#### [Problem requirements]
Every entry is to be reproduced word for word, but the images are not.

[Collected data]
_____

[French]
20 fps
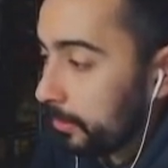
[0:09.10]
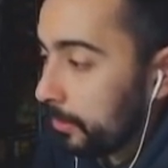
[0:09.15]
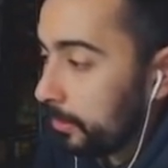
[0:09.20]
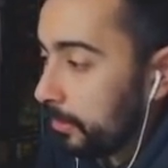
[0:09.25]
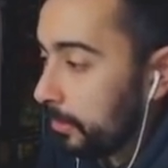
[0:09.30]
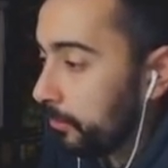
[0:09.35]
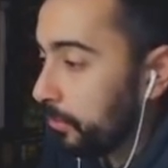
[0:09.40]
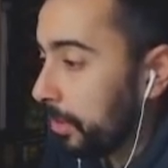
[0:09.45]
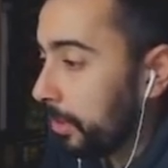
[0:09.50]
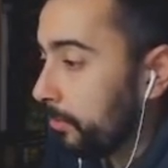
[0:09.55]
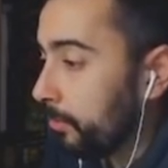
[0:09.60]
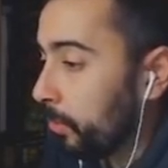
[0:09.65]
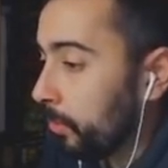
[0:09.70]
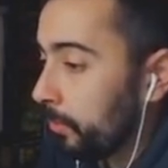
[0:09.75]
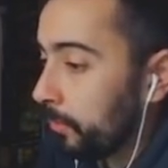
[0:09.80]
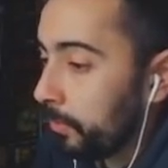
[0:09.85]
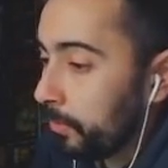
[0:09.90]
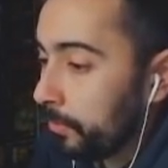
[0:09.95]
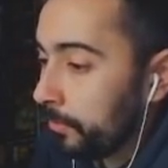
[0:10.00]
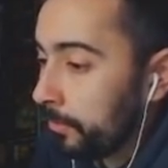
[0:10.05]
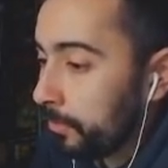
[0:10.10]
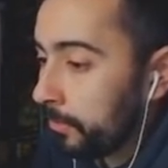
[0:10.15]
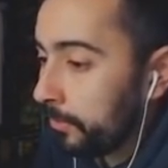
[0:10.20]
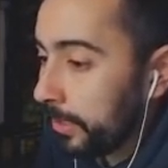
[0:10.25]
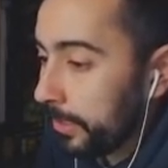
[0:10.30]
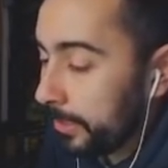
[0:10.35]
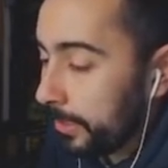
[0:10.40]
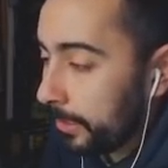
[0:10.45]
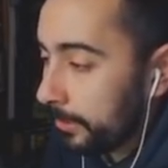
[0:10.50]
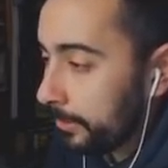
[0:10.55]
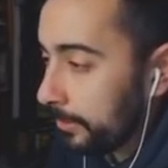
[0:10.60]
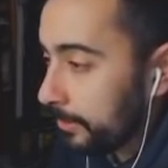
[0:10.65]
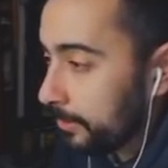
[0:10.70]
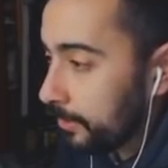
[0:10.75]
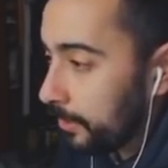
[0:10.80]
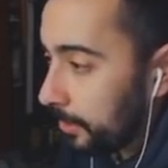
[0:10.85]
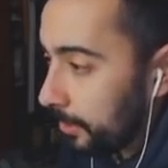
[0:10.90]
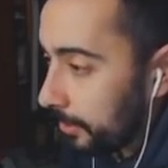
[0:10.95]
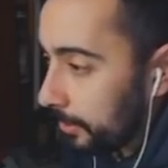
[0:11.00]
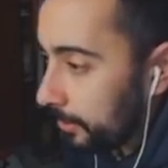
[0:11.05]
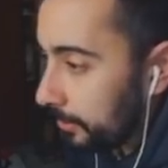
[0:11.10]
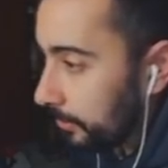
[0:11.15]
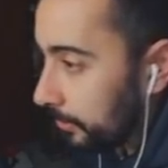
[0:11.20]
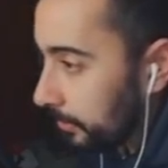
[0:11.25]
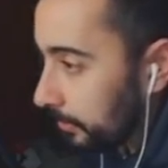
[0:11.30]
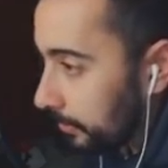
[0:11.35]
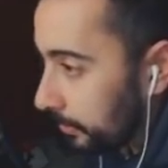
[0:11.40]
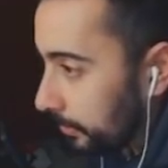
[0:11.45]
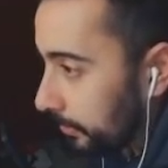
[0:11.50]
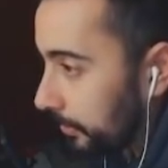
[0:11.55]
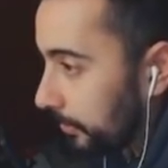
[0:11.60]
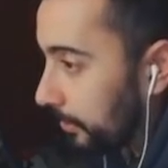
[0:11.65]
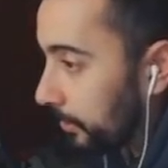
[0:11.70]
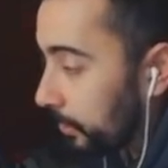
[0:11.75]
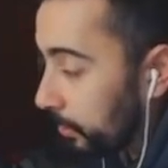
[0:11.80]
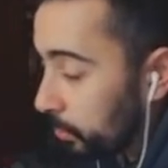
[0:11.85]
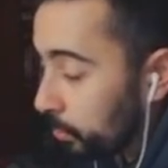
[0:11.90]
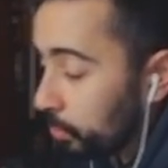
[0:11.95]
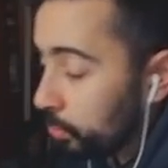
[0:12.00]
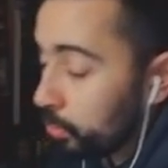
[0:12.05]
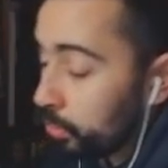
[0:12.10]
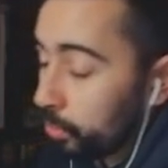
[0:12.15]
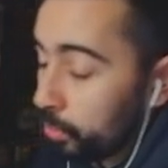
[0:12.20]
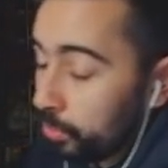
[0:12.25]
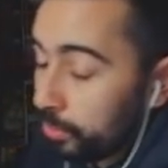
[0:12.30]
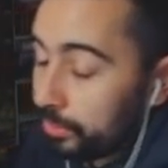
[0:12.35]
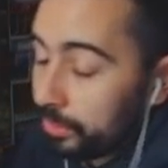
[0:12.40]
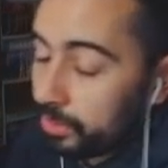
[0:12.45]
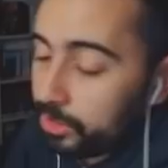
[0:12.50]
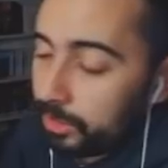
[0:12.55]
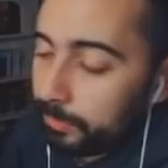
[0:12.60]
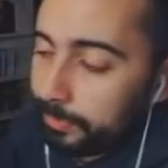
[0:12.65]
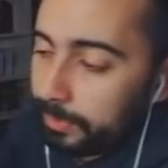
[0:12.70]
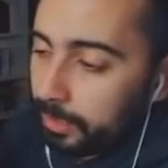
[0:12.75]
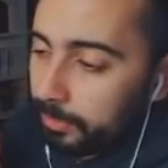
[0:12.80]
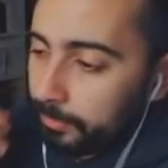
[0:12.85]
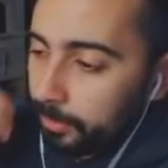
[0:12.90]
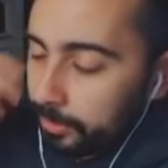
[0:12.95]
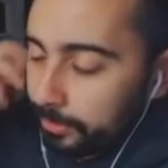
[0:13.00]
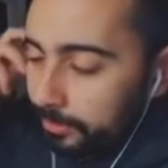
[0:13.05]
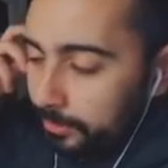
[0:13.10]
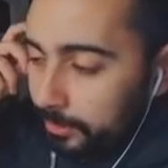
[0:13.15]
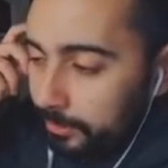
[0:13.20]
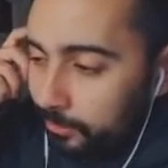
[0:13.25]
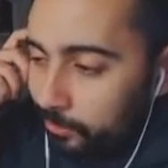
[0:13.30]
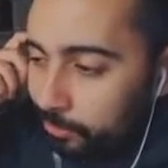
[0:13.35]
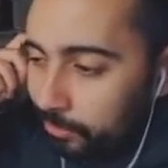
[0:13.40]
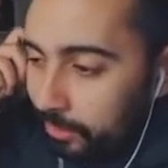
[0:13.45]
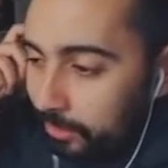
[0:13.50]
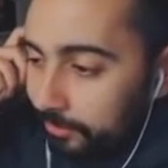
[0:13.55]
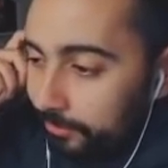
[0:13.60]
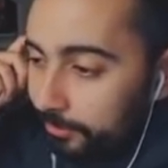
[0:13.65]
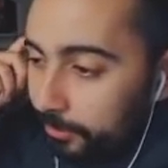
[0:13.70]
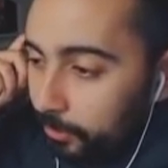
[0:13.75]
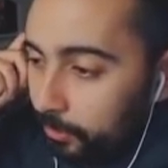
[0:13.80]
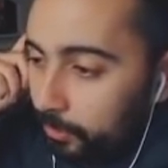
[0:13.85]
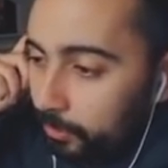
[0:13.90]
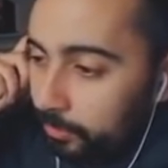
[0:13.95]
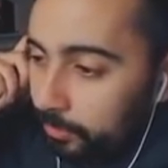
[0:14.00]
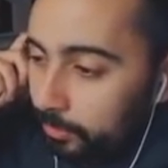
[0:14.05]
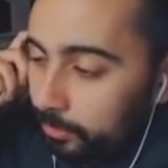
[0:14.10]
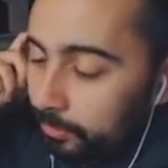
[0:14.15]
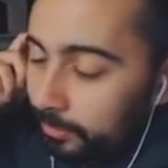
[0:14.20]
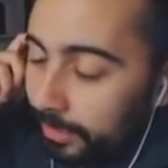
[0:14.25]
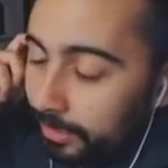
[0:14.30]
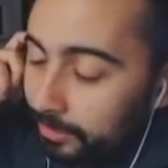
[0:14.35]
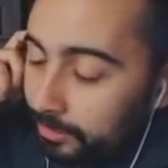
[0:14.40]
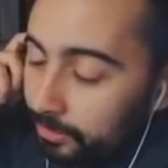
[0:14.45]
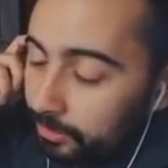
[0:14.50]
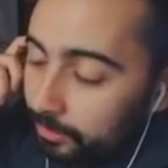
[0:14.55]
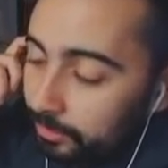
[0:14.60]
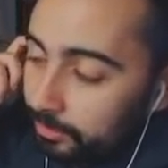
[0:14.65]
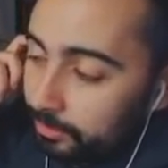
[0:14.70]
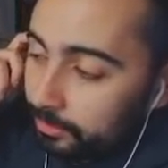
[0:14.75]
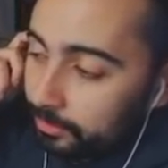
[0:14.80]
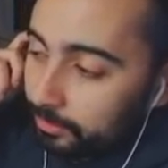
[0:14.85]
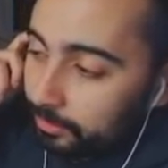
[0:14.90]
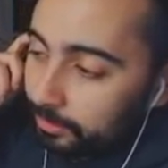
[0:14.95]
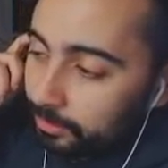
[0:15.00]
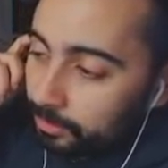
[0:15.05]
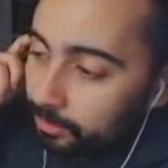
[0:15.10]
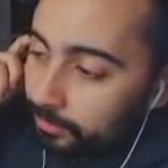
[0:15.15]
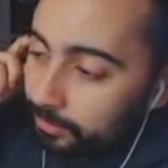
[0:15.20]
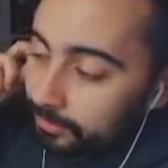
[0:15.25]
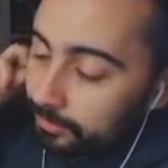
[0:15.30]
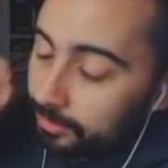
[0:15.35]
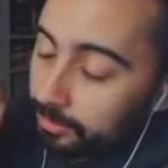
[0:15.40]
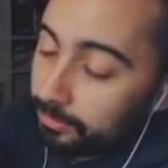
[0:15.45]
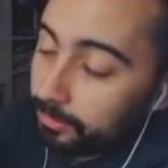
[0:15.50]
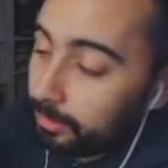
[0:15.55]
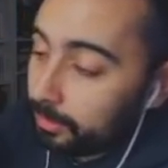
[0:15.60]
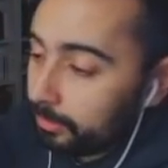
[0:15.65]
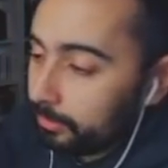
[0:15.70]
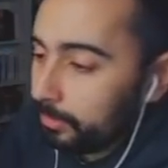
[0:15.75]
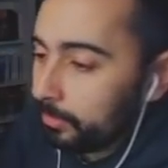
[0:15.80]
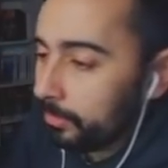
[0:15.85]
Et voilà, on, va regarder ça. Il euh, y a un autre truc aussi que j'ai pas abordé, on m'a l'a fait remarquer dans les, dans les commentaires. Voilà.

_____

#### [Solution to this problem]
[French]
20 fps
[0:09.10]
[0:09.15]
[0:09.20]
[0:09.25]
[0:09.30]
[0:09.35]
[0:09.40]
[0:09.45]
[0:09.50]
[0:09.55]
[0:09.60]
[0:09.65]
[0:09.70]
[0:09.75]
[0:09.80]
[0:09.85]
[0:09.90]
[0:09.95]
[0:10.00]
[0:10.05]
[0:10.10]
[0:10.15]
[0:10.20]
[0:10.25]
[0:10.30]
[0:10.35]
[0:10.40]
[0:10.45]
[0:10.50]
[0:10.55]
[0:10.60]
[0:10.65]
[0:10.70]
[0:10.75]
[0:10.80]
[0:10.85]
[0:10.90]
[0:10.95]
[0:11.00]
[0:11.05]
[0:11.10]
[0:11.15]
[0:11.20]
[0:11.25]
[0:11.30]
[0:11.35]
[0:11.40]
[0:11.45]
[0:11.50]
[0:11.55]
[0:11.60]
[0:11.65]
[0:11.70]
[0:11.75]
[0:11.80]
[0:11.85]
[0:11.90]
[0:11.95]
[0:12.00]
[0:12.05]
[0:12.10]
[0:12.15]
[0:12.20]
[0:12.25]
[0:12.30]
[0:12.35]
[0:12.40]
[0:12.45]
[0:12.50]
[0:12.55]
[0:12.60]
[0:12.65]
[0:12.70]
[0:12.75]
[0:12.80]
[0:12.85]
[0:12.90]
[0:12.95]
[0:13.00]
[0:13.05]
[0:13.10]
[0:13.15]
[0:13.20]
[0:13.25]
[0:13.30]
[0:13.35]
[0:13.40]
[0:13.45]
[0:13.50]
[0:13.55]
[0:13.60]
[0:13.65]
[0:13.70]
[0:13.75]
[0:13.80]
[0:13.85]
[0:13.90]
[0:13.95]
[0:14.00]
[0:14.05]
[0:14.10]
[0:14.15]
[0:14.20]
[0:14.25]
[0:14.30]
[0:14.35]
[0:14.40]
[0:14.45]
[0:14.50]
[0:14.55]
[0:14.60]
[0:14.65]
[0:14.70]
[0:14.75]
[0:14.80]
[0:14.85]
[0:14.90]
[0:14.95]
[0:15.00]
[0:15.05]
[0:15.10]
[0:15.15]
[0:15.20]
[0:15.25]
[0:15.30]
[0:15.35]
[0:15.40]
[0:15.45]
[0:15.50]
[0:15.55]
[0:15.60]
[0:15.65]
[0:15.70]
[0:15.75]
[0:15.80]
[0:15.85]
Et voilà, on, va regarder ça. Il euh, y a un autre truc aussi que j'ai pas abordé, on m'a l'a fait remarquer dans les, dans les commentaires. Voilà.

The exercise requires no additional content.